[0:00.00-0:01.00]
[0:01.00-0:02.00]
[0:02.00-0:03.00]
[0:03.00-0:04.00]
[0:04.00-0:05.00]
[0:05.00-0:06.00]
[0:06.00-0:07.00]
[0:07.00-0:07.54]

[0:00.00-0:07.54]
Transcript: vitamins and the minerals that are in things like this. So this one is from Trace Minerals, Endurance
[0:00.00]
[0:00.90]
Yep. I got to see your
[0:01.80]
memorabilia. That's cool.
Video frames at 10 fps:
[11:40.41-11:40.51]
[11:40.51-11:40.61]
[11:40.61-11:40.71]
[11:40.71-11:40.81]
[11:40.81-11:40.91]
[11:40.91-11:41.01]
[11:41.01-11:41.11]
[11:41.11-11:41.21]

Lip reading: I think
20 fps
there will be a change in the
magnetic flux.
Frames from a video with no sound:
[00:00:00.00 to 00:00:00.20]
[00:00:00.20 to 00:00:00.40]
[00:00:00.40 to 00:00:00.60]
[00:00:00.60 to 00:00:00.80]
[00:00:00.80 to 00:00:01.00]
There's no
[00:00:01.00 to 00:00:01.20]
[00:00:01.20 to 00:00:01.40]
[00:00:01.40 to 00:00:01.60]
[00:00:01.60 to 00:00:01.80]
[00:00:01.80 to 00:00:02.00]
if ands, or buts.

#### EXERCISE GOAL
Which lines of the data include the string "from"? Copy each of them.

#### SOLUTION TO THIS EXERCISE
Transcript: vitamins and the minerals that are in things like this. So this one is from Trace Minerals, Endurance
Frames from a video with no sound:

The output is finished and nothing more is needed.